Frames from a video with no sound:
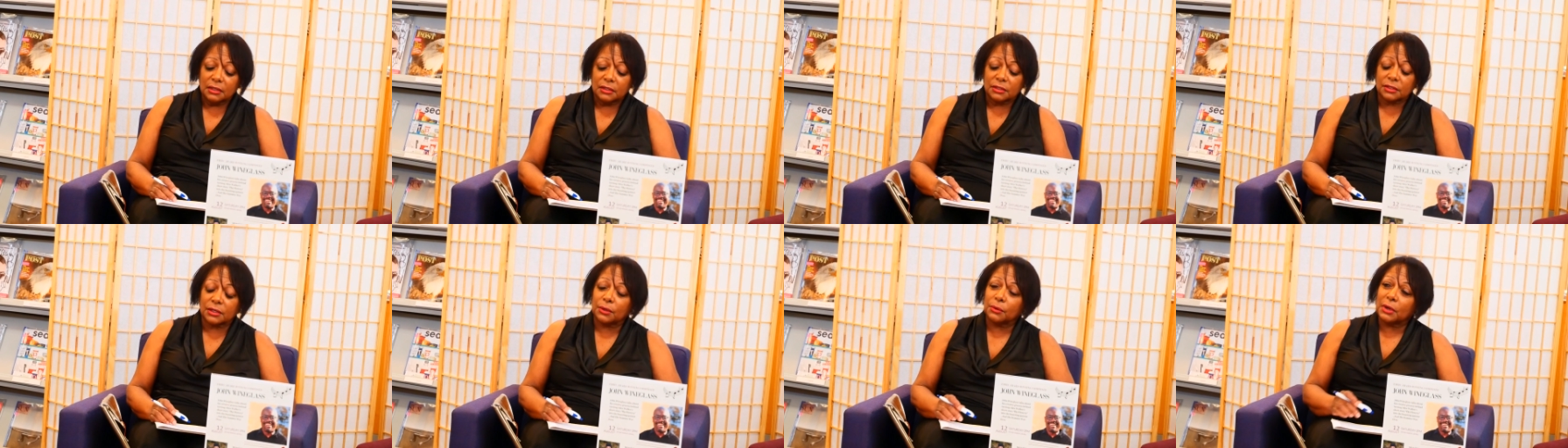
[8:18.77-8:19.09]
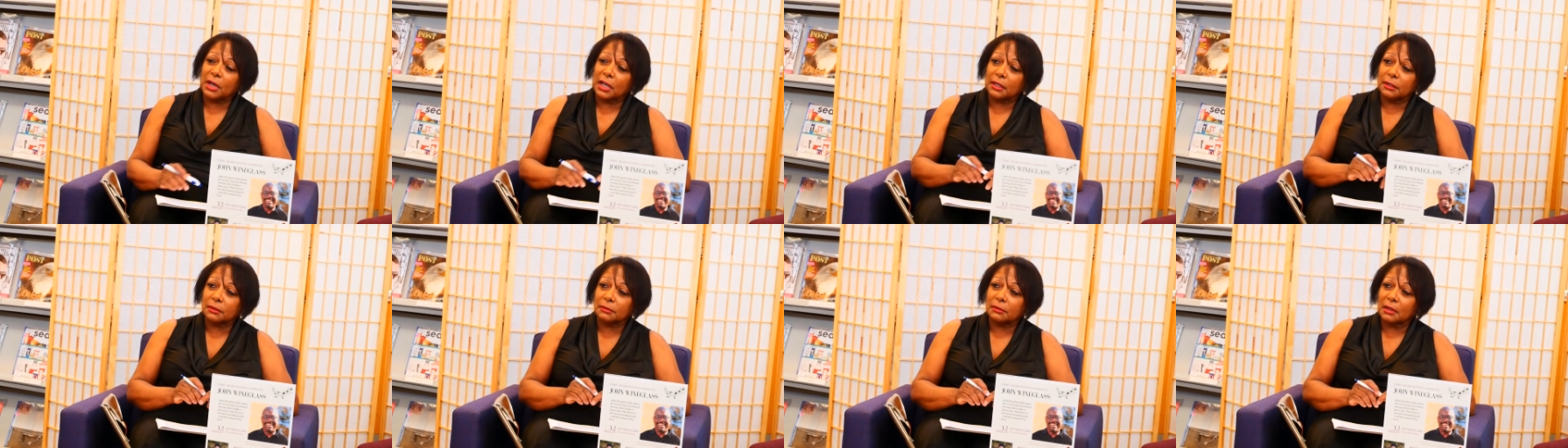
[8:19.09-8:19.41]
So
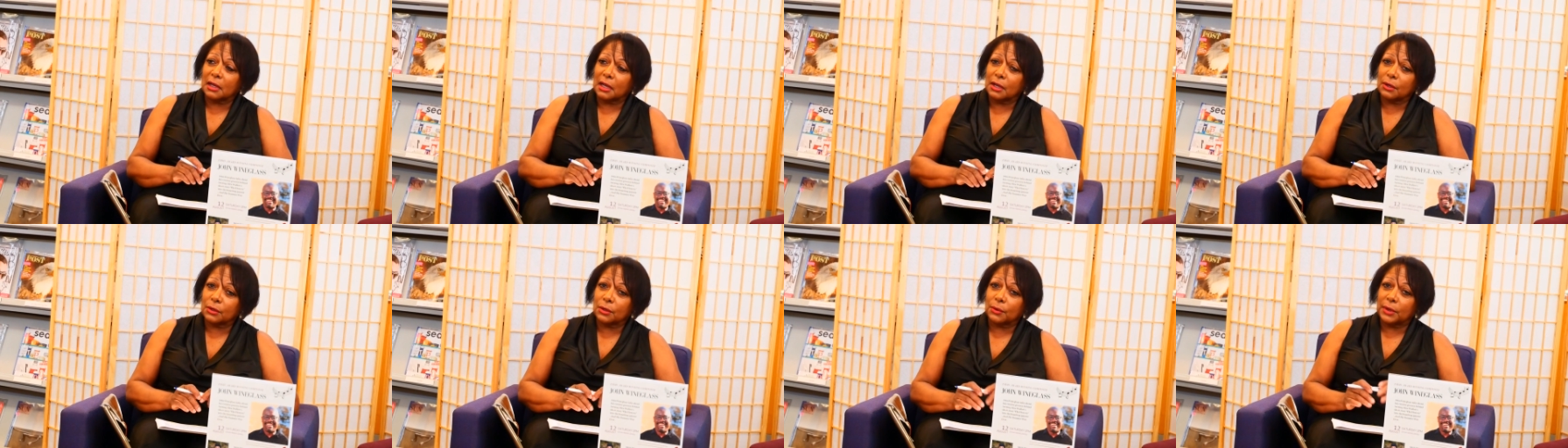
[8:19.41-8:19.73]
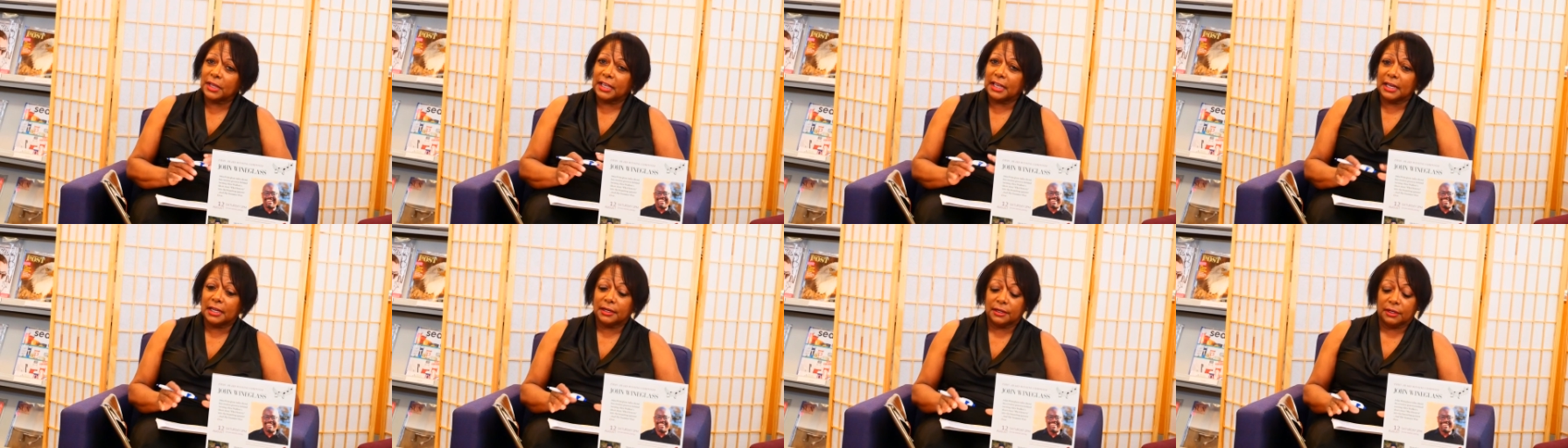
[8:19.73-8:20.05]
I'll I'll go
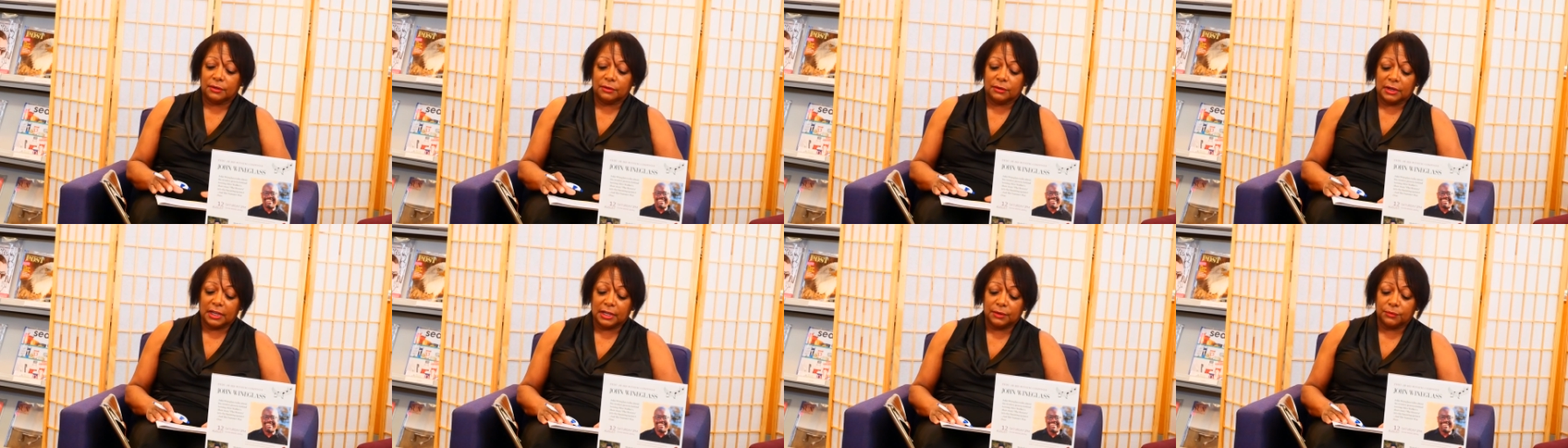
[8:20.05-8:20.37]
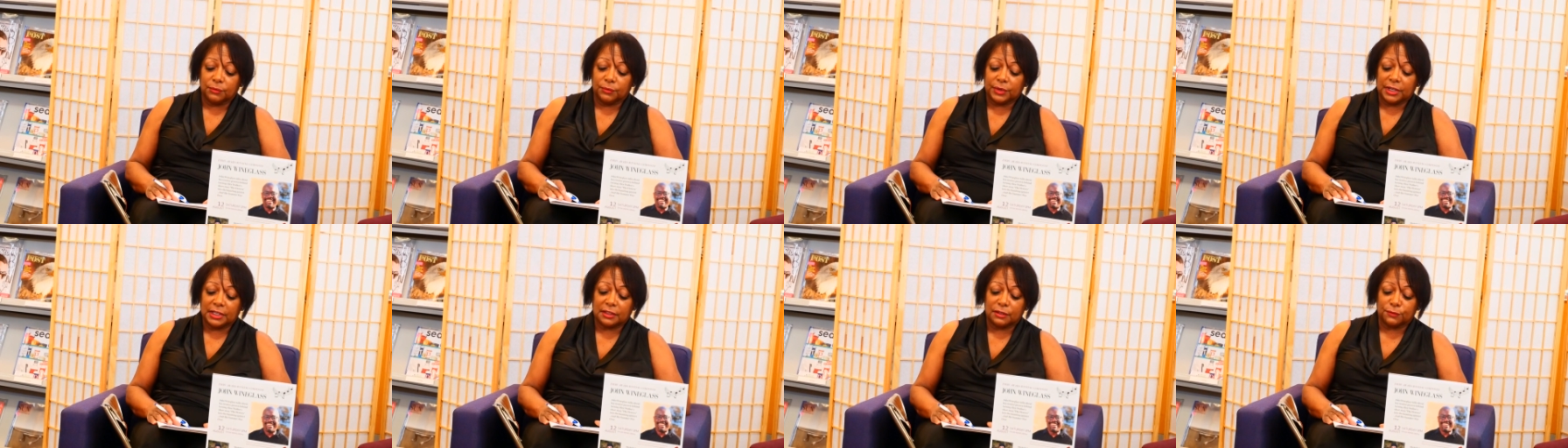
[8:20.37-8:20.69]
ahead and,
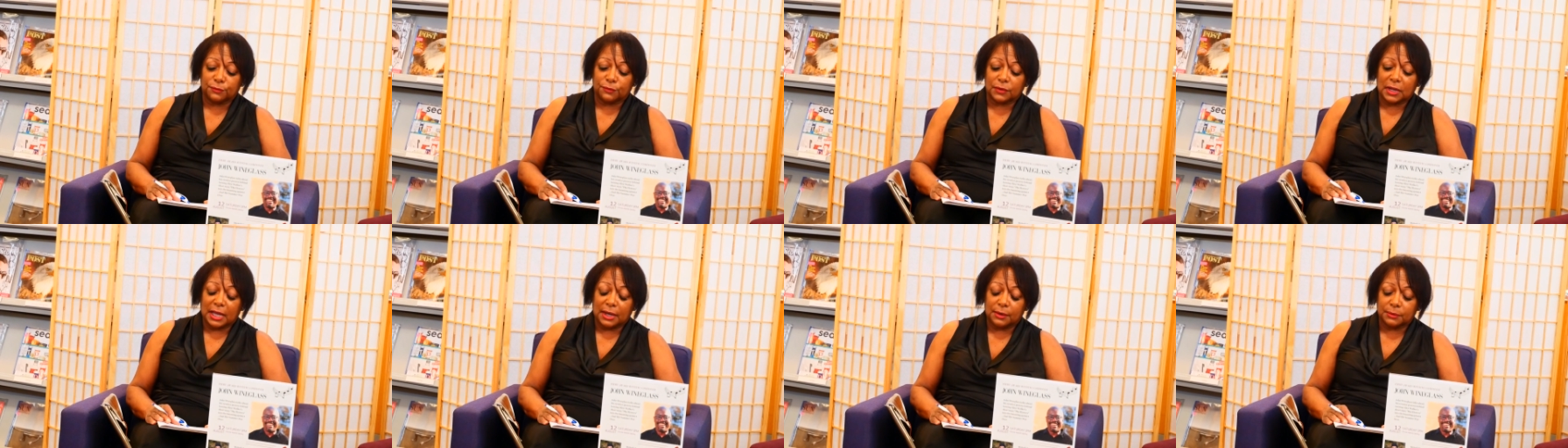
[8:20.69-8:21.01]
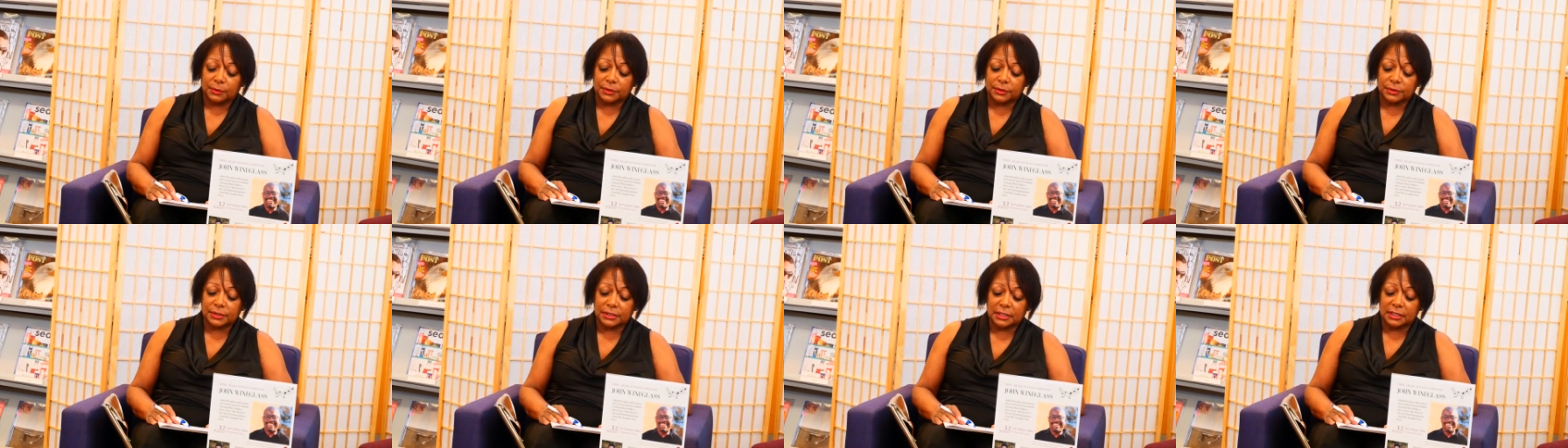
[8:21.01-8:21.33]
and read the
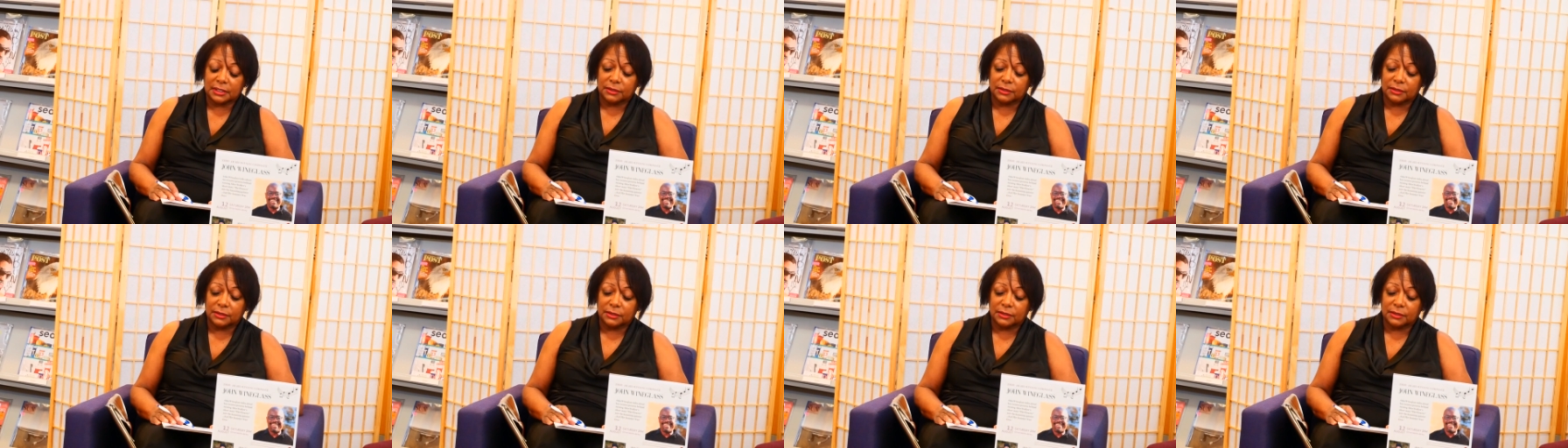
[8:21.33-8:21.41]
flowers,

┄┄┄┄┄┄

Pictures are to be left out; the listing above is otherwise to be copied exactly.

### OUTPUT FOR THIS TASK
Frames from a video with no sound:
[8:18.77-8:19.09]
[8:19.09-8:19.41]
So
[8:19.41-8:19.73]
[8:19.73-8:20.05]
I'll I'll go
[8:20.05-8:20.37]
[8:20.37-8:20.69]
ahead and,
[8:20.69-8:21.01]
[8:21.01-8:21.33]
and read the
[8:21.33-8:21.41]
flowers,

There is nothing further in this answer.